### Given information

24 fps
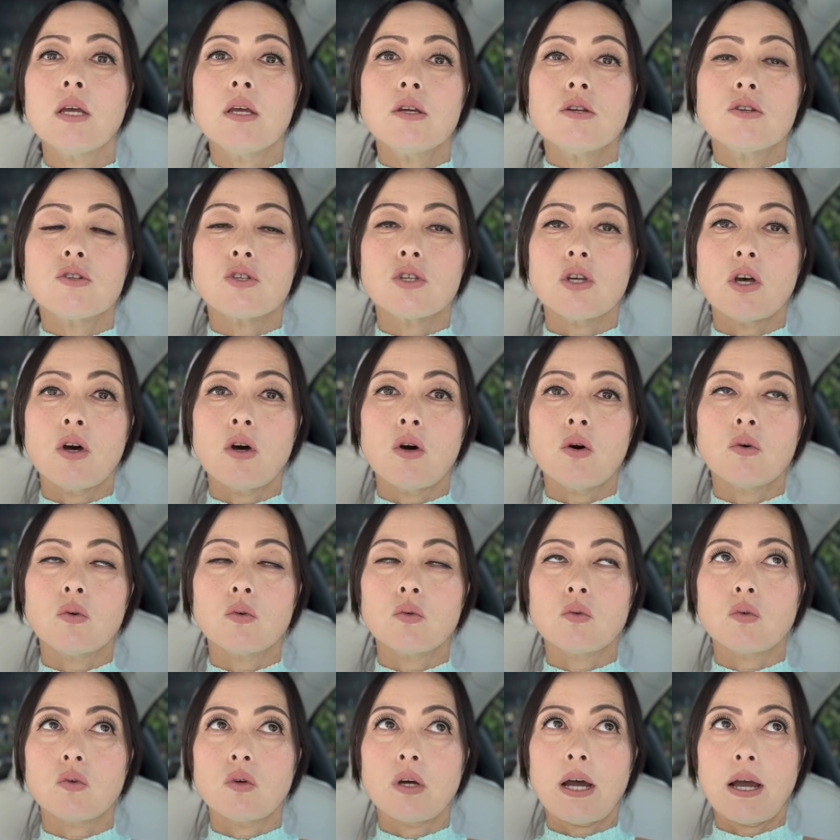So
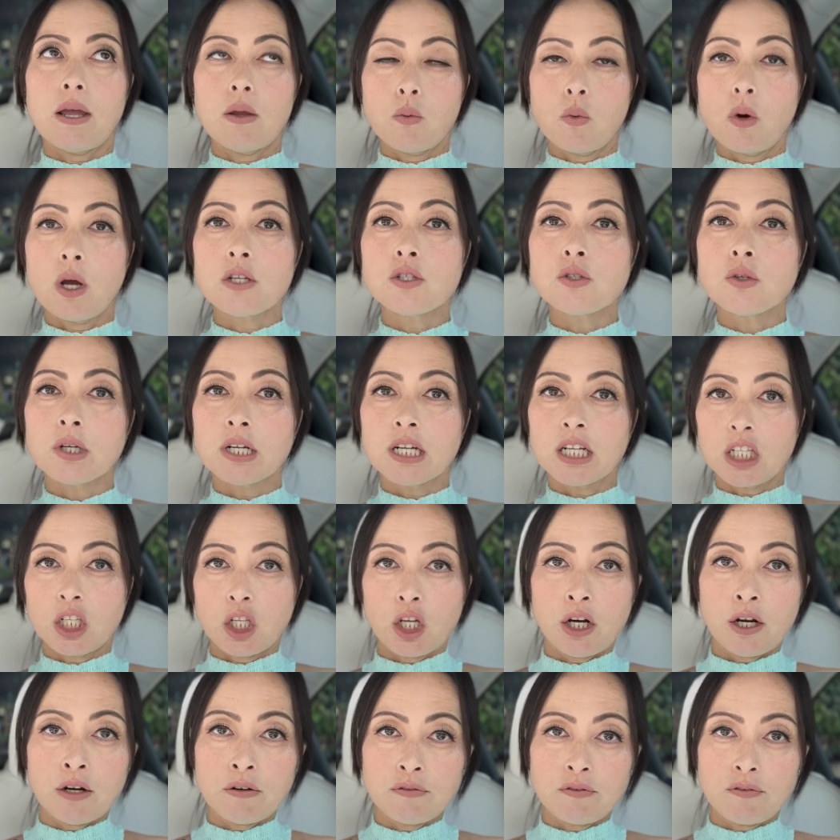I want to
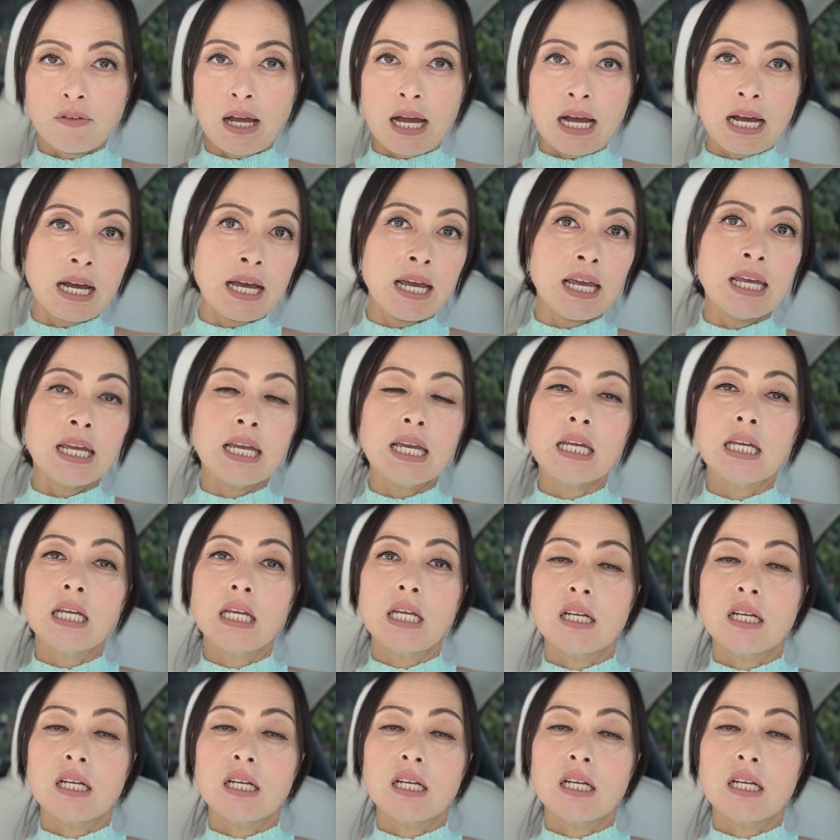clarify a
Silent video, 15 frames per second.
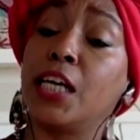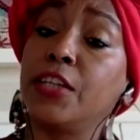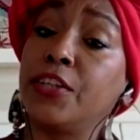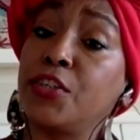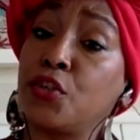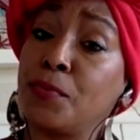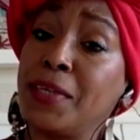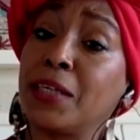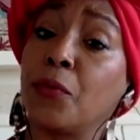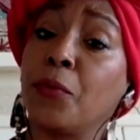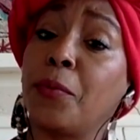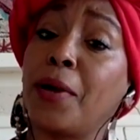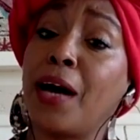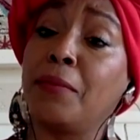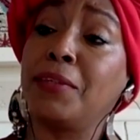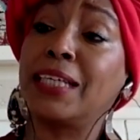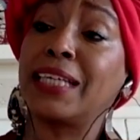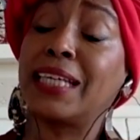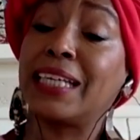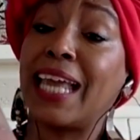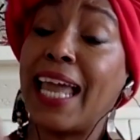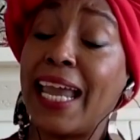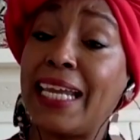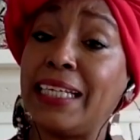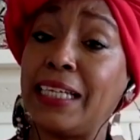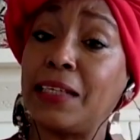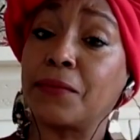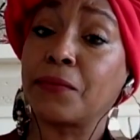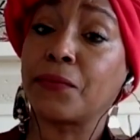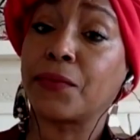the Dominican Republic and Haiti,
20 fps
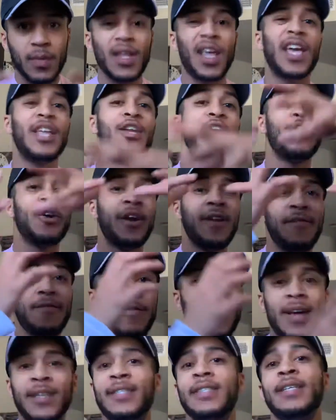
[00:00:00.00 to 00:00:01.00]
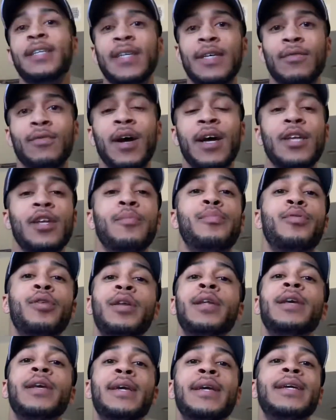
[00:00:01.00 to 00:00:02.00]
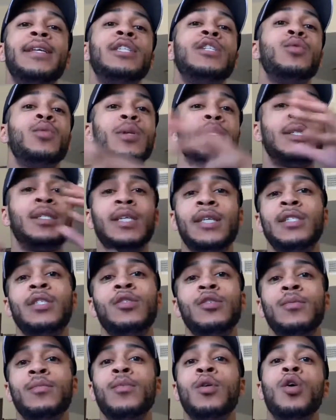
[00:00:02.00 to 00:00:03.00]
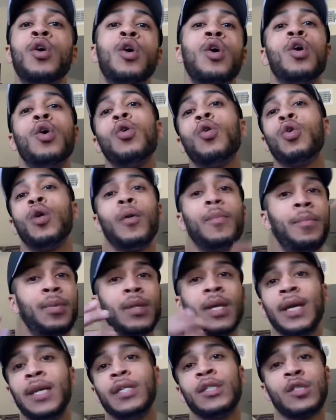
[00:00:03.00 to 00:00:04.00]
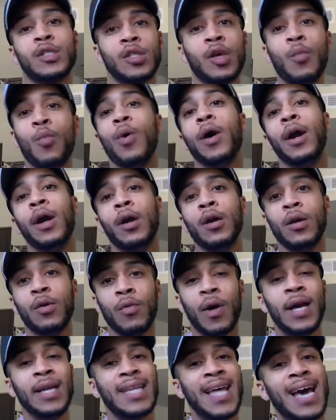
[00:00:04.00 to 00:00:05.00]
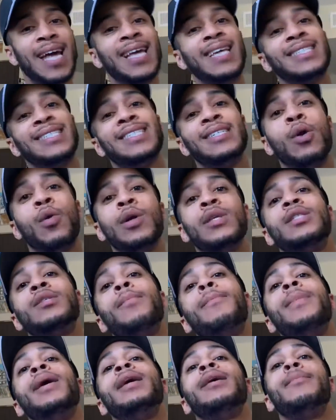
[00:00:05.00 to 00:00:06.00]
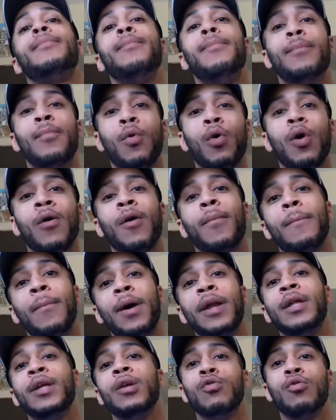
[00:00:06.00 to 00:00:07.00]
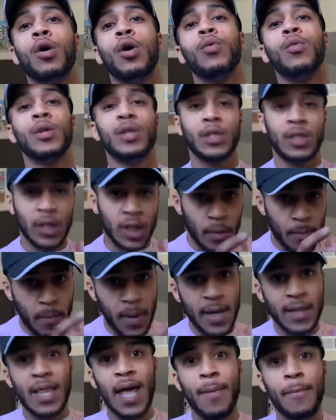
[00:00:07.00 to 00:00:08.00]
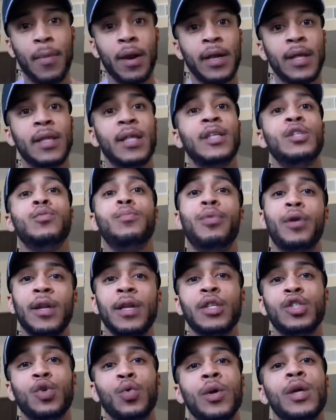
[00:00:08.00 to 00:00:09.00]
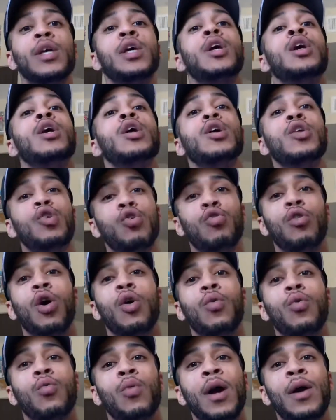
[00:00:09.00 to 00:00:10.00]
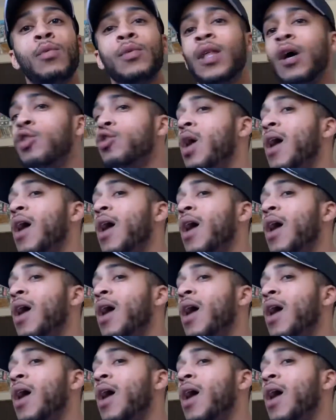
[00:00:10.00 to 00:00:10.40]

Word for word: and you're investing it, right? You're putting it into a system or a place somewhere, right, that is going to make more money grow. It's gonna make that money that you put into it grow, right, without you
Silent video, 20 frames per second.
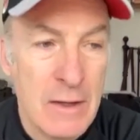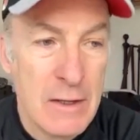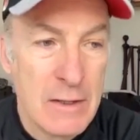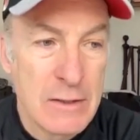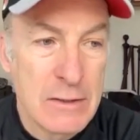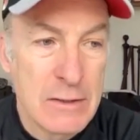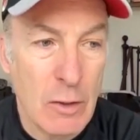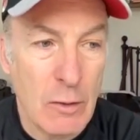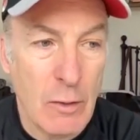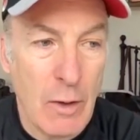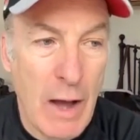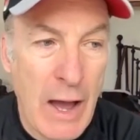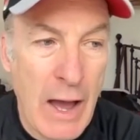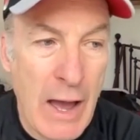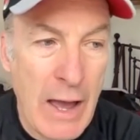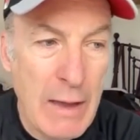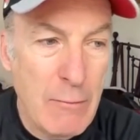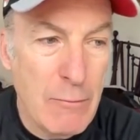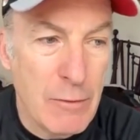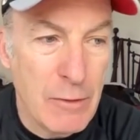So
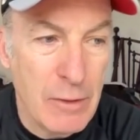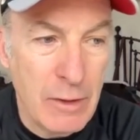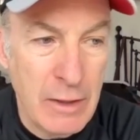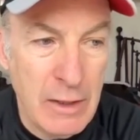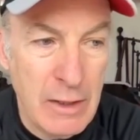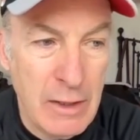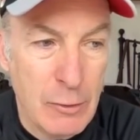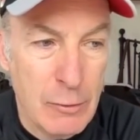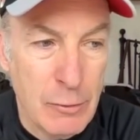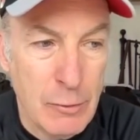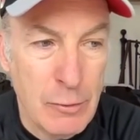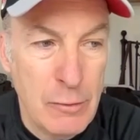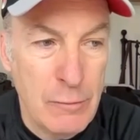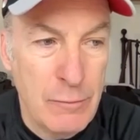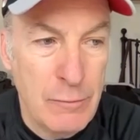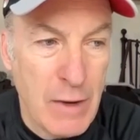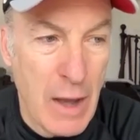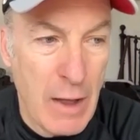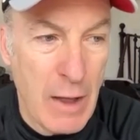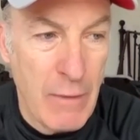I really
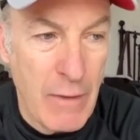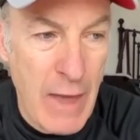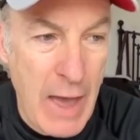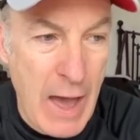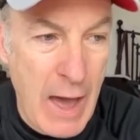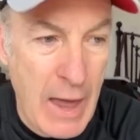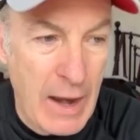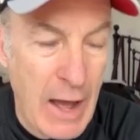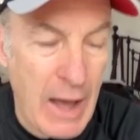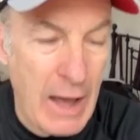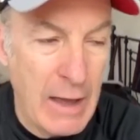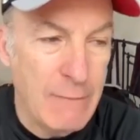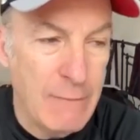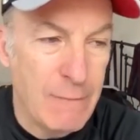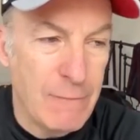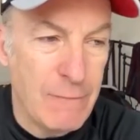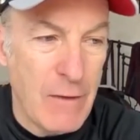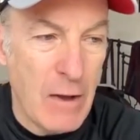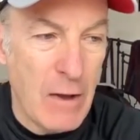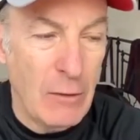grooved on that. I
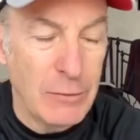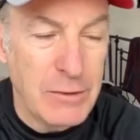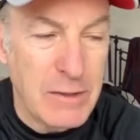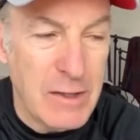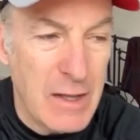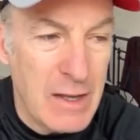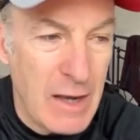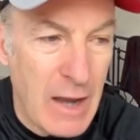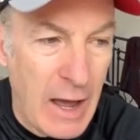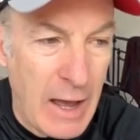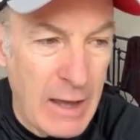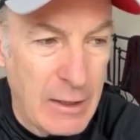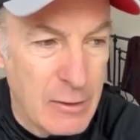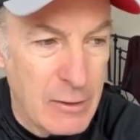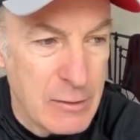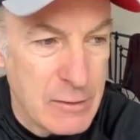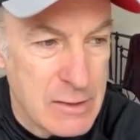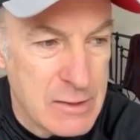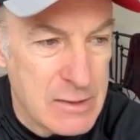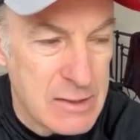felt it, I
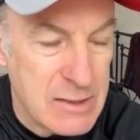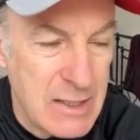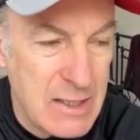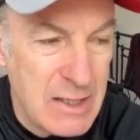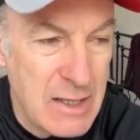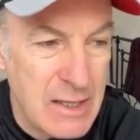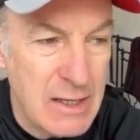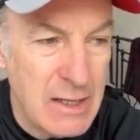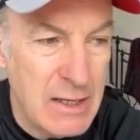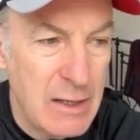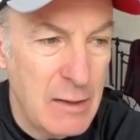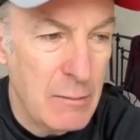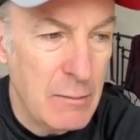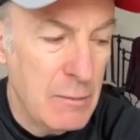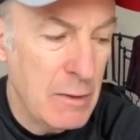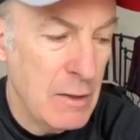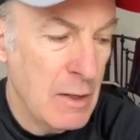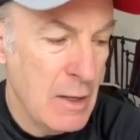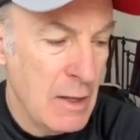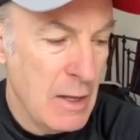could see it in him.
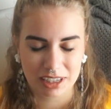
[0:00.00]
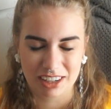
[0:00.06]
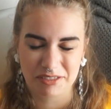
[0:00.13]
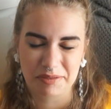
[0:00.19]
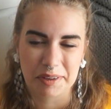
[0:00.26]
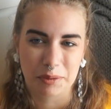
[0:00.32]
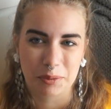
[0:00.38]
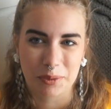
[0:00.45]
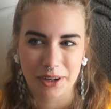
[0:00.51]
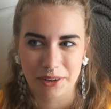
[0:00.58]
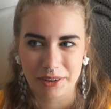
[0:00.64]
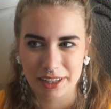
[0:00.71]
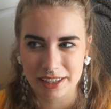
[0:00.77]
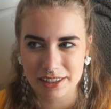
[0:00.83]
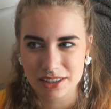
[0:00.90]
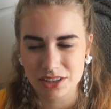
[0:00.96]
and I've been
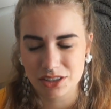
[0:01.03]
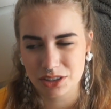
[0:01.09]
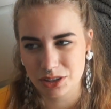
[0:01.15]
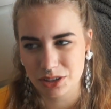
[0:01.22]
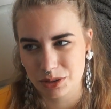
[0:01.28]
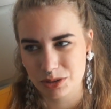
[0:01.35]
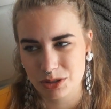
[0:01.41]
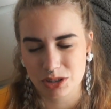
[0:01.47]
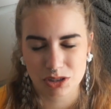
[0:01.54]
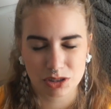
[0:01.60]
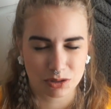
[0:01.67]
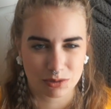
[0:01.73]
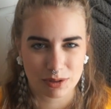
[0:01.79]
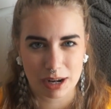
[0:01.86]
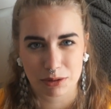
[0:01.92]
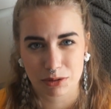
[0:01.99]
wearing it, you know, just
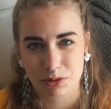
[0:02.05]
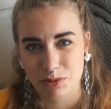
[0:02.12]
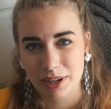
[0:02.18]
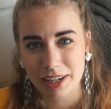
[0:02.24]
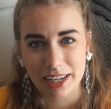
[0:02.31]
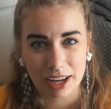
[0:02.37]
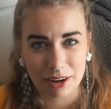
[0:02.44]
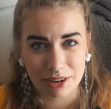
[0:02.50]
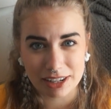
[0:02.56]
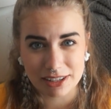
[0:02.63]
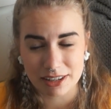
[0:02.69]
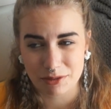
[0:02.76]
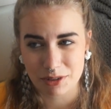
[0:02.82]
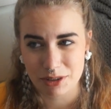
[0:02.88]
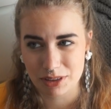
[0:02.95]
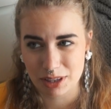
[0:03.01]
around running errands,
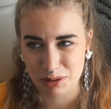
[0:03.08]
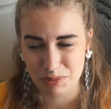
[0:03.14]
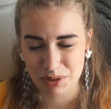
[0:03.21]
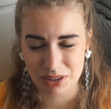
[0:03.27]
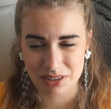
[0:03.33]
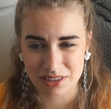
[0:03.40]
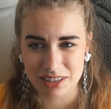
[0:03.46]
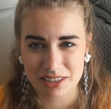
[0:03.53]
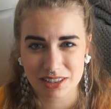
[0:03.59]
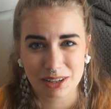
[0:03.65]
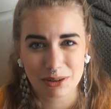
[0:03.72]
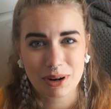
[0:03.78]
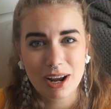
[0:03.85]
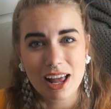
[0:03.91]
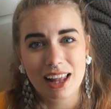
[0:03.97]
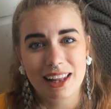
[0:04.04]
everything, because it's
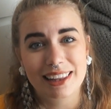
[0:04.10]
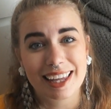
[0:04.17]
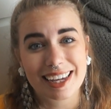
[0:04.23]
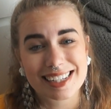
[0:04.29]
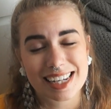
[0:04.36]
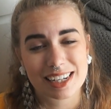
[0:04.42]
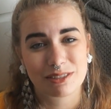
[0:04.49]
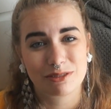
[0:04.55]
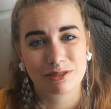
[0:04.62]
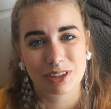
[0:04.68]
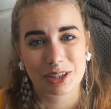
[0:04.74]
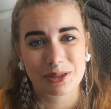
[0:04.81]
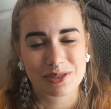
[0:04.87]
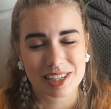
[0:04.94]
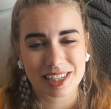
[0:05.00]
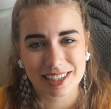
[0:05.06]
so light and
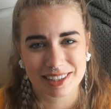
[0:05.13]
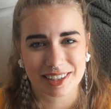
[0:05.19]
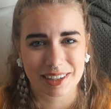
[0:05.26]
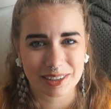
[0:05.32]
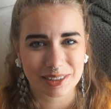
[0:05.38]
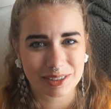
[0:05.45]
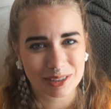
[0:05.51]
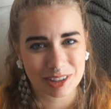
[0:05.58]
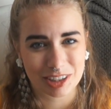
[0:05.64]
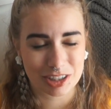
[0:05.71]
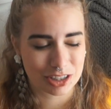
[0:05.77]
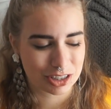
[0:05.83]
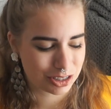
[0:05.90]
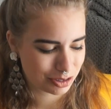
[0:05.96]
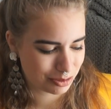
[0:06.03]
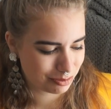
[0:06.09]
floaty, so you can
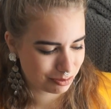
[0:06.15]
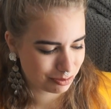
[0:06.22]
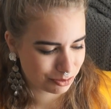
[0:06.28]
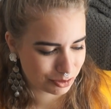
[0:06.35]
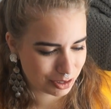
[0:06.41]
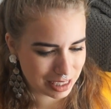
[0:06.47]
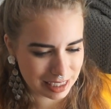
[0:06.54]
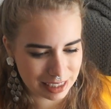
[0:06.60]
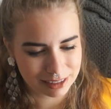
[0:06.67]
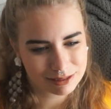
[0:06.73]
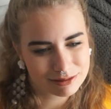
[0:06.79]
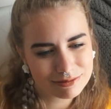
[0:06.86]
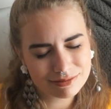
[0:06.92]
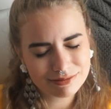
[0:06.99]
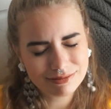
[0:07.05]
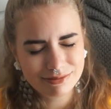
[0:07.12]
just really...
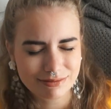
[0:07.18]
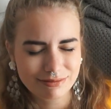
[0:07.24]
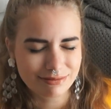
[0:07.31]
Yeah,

######

_Task prompt_
Would you return the material exactly, images excluded?

_Exercise response_
24 fps
So
I want to
clarify a
Silent video, 15 frames per second.
the Dominican Republic and Haiti,
20 fps
[00:00:00.00 to 00:00:01.00]
[00:00:01.00 to 00:00:02.00]
[00:00:02.00 to 00:00:03.00]
[00:00:03.00 to 00:00:04.00]
[00:00:04.00 to 00:00:05.00]
[00:00:05.00 to 00:00:06.00]
[00:00:06.00 to 00:00:07.00]
[00:00:07.00 to 00:00:08.00]
[00:00:08.00 to 00:00:09.00]
[00:00:09.00 to 00:00:10.00]
[00:00:10.00 to 00:00:10.40]

Word for word: and you're investing it, right? You're putting it into a system or a place somewhere, right, that is going to make more money grow. It's gonna make that money that you put into it grow, right, without you
Silent video, 20 frames per second.
So
I really
grooved on that. I
felt it, I
could see it in him.
[0:00.00]
[0:00.06]
[0:00.13]
[0:00.19]
[0:00.26]
[0:00.32]
[0:00.38]
[0:00.45]
[0:00.51]
[0:00.58]
[0:00.64]
[0:00.71]
[0:00.77]
[0:00.83]
[0:00.90]
[0:00.96]
and I've been
[0:01.03]
[0:01.09]
[0:01.15]
[0:01.22]
[0:01.28]
[0:01.35]
[0:01.41]
[0:01.47]
[0:01.54]
[0:01.60]
[0:01.67]
[0:01.73]
[0:01.79]
[0:01.86]
[0:01.92]
[0:01.99]
wearing it, you know, just
[0:02.05]
[0:02.12]
[0:02.18]
[0:02.24]
[0:02.31]
[0:02.37]
[0:02.44]
[0:02.50]
[0:02.56]
[0:02.63]
[0:02.69]
[0:02.76]
[0:02.82]
[0:02.88]
[0:02.95]
[0:03.01]
around running errands,
[0:03.08]
[0:03.14]
[0:03.21]
[0:03.27]
[0:03.33]
[0:03.40]
[0:03.46]
[0:03.53]
[0:03.59]
[0:03.65]
[0:03.72]
[0:03.78]
[0:03.85]
[0:03.91]
[0:03.97]
[0:04.04]
everything, because it's
[0:04.10]
[0:04.17]
[0:04.23]
[0:04.29]
[0:04.36]
[0:04.42]
[0:04.49]
[0:04.55]
[0:04.62]
[0:04.68]
[0:04.74]
[0:04.81]
[0:04.87]
[0:04.94]
[0:05.00]
[0:05.06]
so light and
[0:05.13]
[0:05.19]
[0:05.26]
[0:05.32]
[0:05.38]
[0:05.45]
[0:05.51]
[0:05.58]
[0:05.64]
[0:05.71]
[0:05.77]
[0:05.83]
[0:05.90]
[0:05.96]
[0:06.03]
[0:06.09]
floaty, so you can
[0:06.15]
[0:06.22]
[0:06.28]
[0:06.35]
[0:06.41]
[0:06.47]
[0:06.54]
[0:06.60]
[0:06.67]
[0:06.73]
[0:06.79]
[0:06.86]
[0:06.92]
[0:06.99]
[0:07.05]
[0:07.12]
just really...
[0:07.18]
[0:07.24]
[0:07.31]
Yeah,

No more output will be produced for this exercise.